Scroll to top

How America’s Greenest Companies Can Become the Most Peaceful

No comments

How America’s Greenest Companies Can Become the Most Peaceful

Posted by David Sullivan on September 22, 2009

How America’s Greenest Companies Can Become the Most Peaceful

This week, Newsweek announced its environmental rankings of the 500 largest corporations in America. Commanding four of the top five rankings, the electronics industry appears to be leading the way in environmental sustainability. These companies should be commended for their leadership, but they cannot stop there. These influentials in the industry must now lead the way in dealing with human rights abuses by cleaning up their supply chains, especially in the trade of conflict minerals from the Democratic Republic of the Congo.

The environmental track records of the greenest electronics companies are certainly impressive. Number one company Hewlett-Packard is recognized for being the first major IT company to report its greenhouse gas emissions; number two Dell has a headquarters that uses 100 percent renewable energy; number four Intel is the largest corporate purchaser of renewable energy in the United States; and number five IBM has had formal environmental policies since 1971.

The size and scale of these accomplishments suggests the opportunities for these companies to lead a corporate response to conflict minerals—the tin, tantalum, tungsten, and gold that are critical components of our computers and other electronic gadgets, but which fuel horrific abuses where they are mined in eastern Congo, site of the deadliest conflict since World War II.

So how can the greenest electronics companies also become the most peaceful? At the Enough Project, we believe companies need to take three necessary steps to enable a transparent trade that benefits the Congolese people:

Trace: Companies must take responsibility to determine the precise sources of their minerals. Electronics companies should support efforts already underway by smelters, metals traders, and other middlemen to develop rigorous means of ensuring that the origin and production volume of minerals are transparent and traceable.

Audit: Companies should conduct detailed examinations of their mineral supply chains to ensure that taxes are legally and transparently paid to the Congolese government and guard against bribery and fraudulent payments. Beyond financial auditing, companies should monitor social and environmental conditions with the objective of improving these conditions.

Certify: For consumers to be able to purchase conflict-free electronics made with Congolese minerals, a certification scheme that builds upon the lessons of the Kimberley Process for conflict diamonds will be required.

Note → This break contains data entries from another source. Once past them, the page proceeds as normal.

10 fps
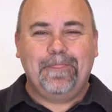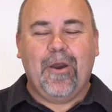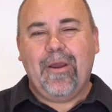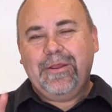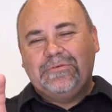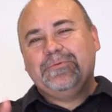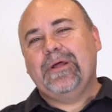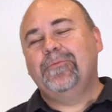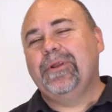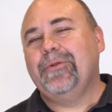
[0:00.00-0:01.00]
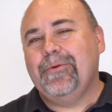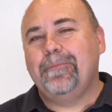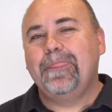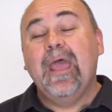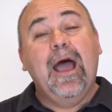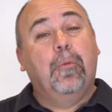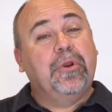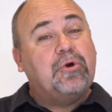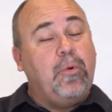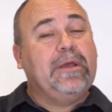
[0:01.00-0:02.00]
All right, here's what I want to do. I want
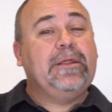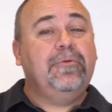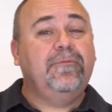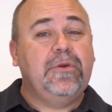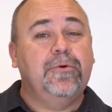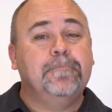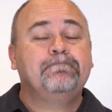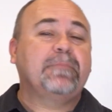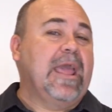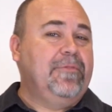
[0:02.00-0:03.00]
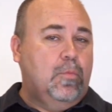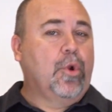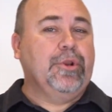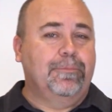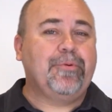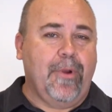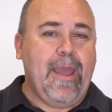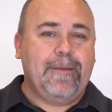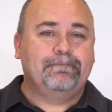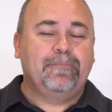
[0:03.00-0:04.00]
to quickly review, and then we're going to
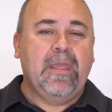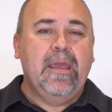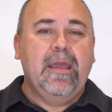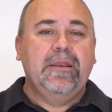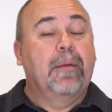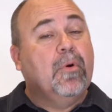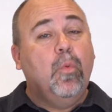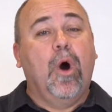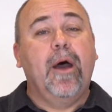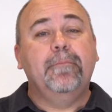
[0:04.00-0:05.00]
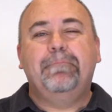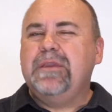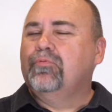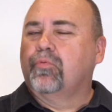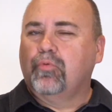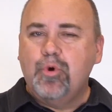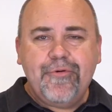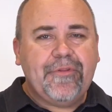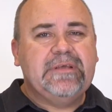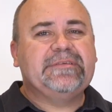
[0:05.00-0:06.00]
pray. Number one, be
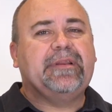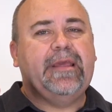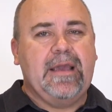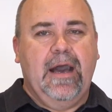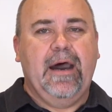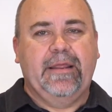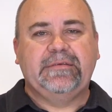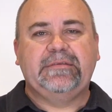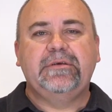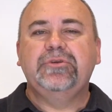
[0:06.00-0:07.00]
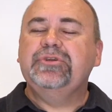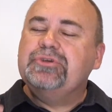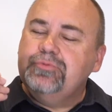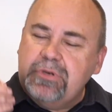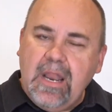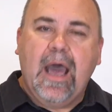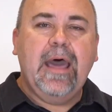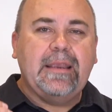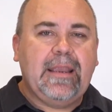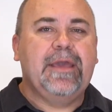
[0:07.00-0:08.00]
ruthlessly honest. Do
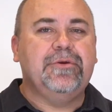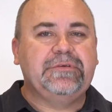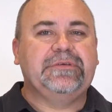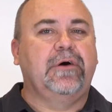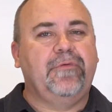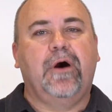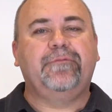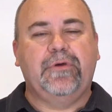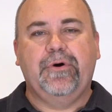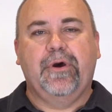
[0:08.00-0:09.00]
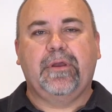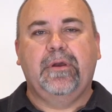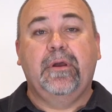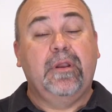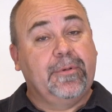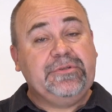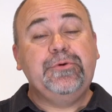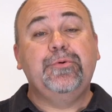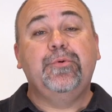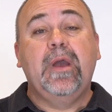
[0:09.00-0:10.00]
not let yourself off the hook. Number
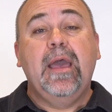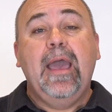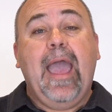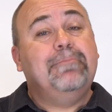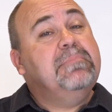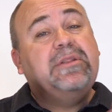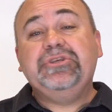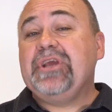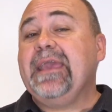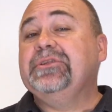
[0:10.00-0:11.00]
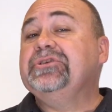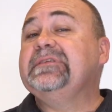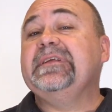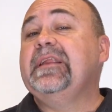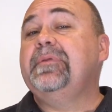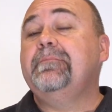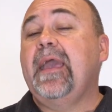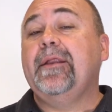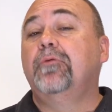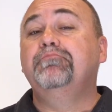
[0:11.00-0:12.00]
two, admit changes need to be
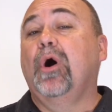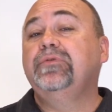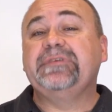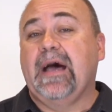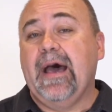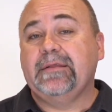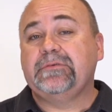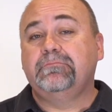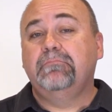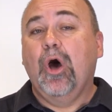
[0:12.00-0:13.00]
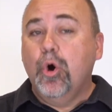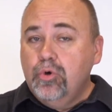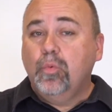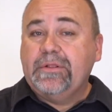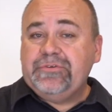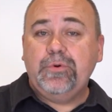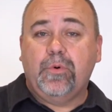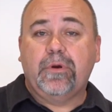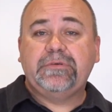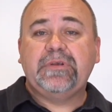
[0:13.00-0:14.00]
made on both sides. Own what's
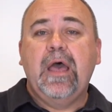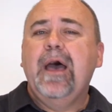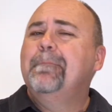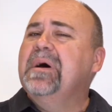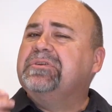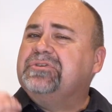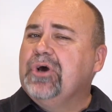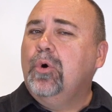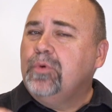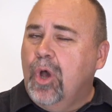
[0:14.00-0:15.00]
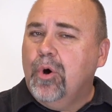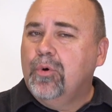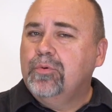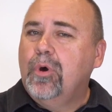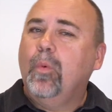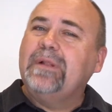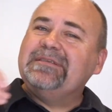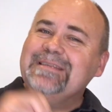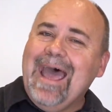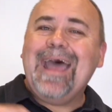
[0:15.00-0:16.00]
yours, but don't own
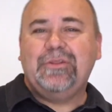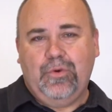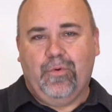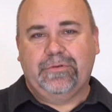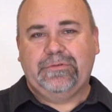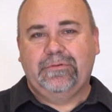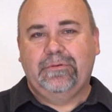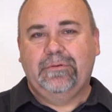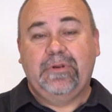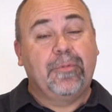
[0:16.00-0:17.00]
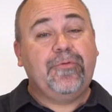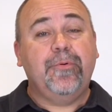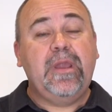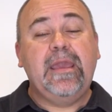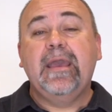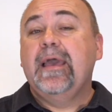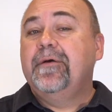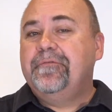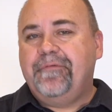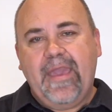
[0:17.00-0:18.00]
what's not yours. Number three,
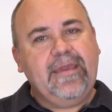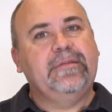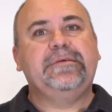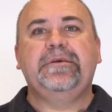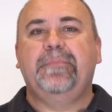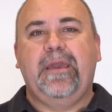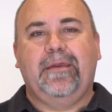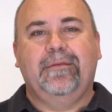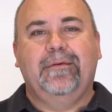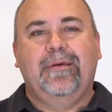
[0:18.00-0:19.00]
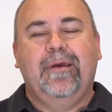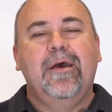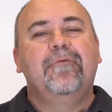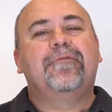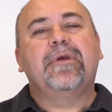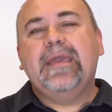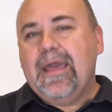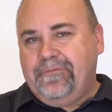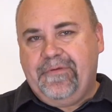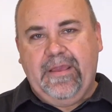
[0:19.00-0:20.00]
fake it till you make it.
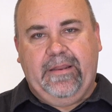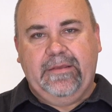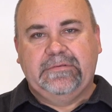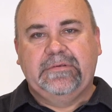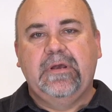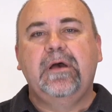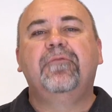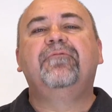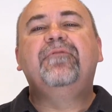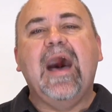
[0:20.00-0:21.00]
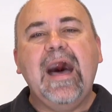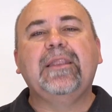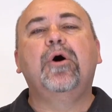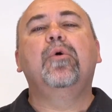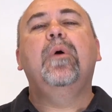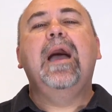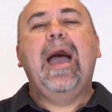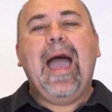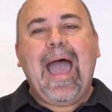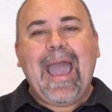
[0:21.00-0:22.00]
Forget feelings. Follow
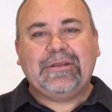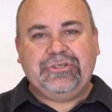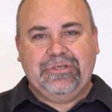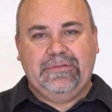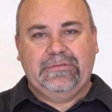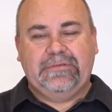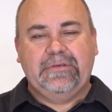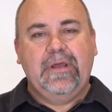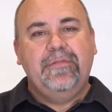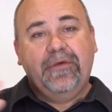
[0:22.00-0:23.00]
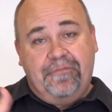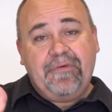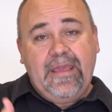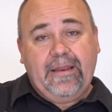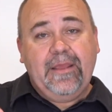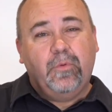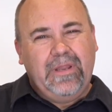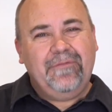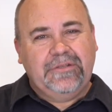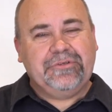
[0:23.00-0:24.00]
actions. The feeling
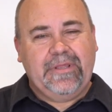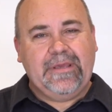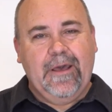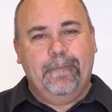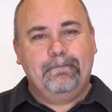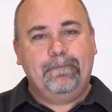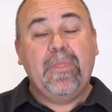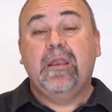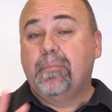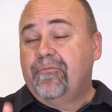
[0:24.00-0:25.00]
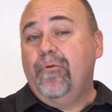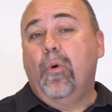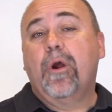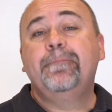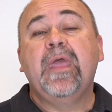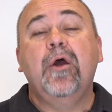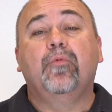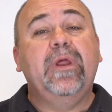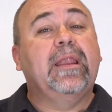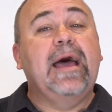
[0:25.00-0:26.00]
will eventually come. Number four,
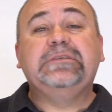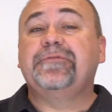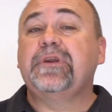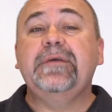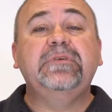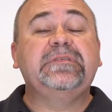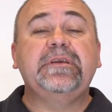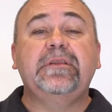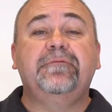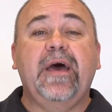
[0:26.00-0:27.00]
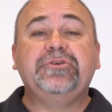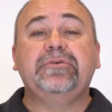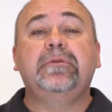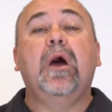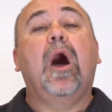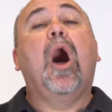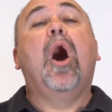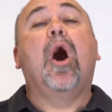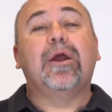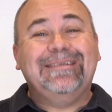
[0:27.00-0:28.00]
realize forgiveness and confession
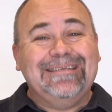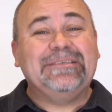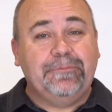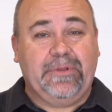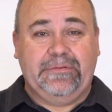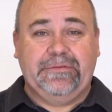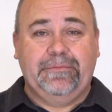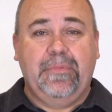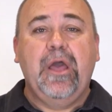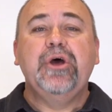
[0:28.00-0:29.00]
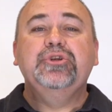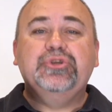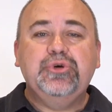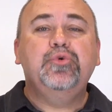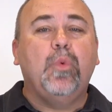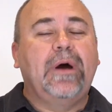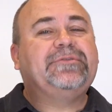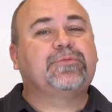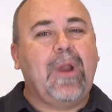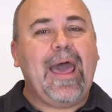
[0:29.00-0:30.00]
are disciplines. Do
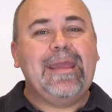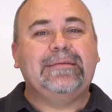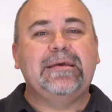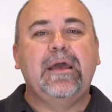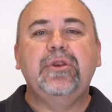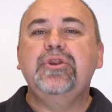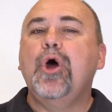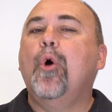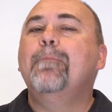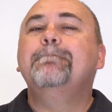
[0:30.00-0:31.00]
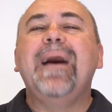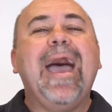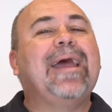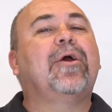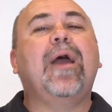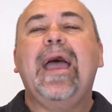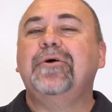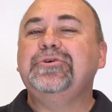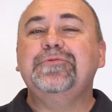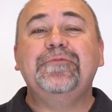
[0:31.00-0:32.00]
what's right, no matter how
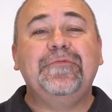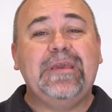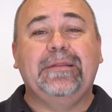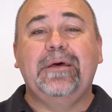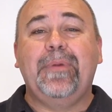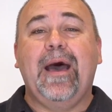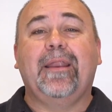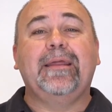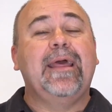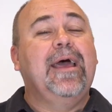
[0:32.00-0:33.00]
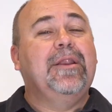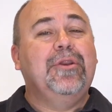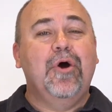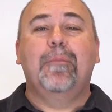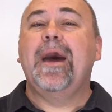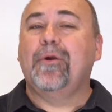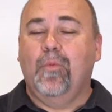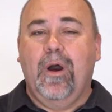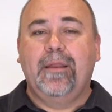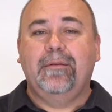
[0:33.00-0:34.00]
you feel about it, no matter
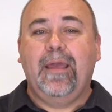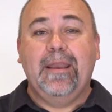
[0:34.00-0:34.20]
what.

Electronics companies will need to work collaboratively with the governments and communities directly involved in the trade to make this happen, but they can jumpstart the process with leadership and technical assistance.

Electronics companies aren’t the only users of conflict minerals, and these industry leaders can use their green reputations to bring other key industries, such as aerospace, automotive, defense, and jewelry into the fold to work collectively toward conflict-free supply chains. Importantly, Dell, HP, Intel and Motorola are taking a useful step forward by convening a multi-industry forum to take these efforts forward next month. Let’s hope that in the not-too-distant future Newsweek will be considering the role of corporations in making the world not just more sustainable, but more peaceful.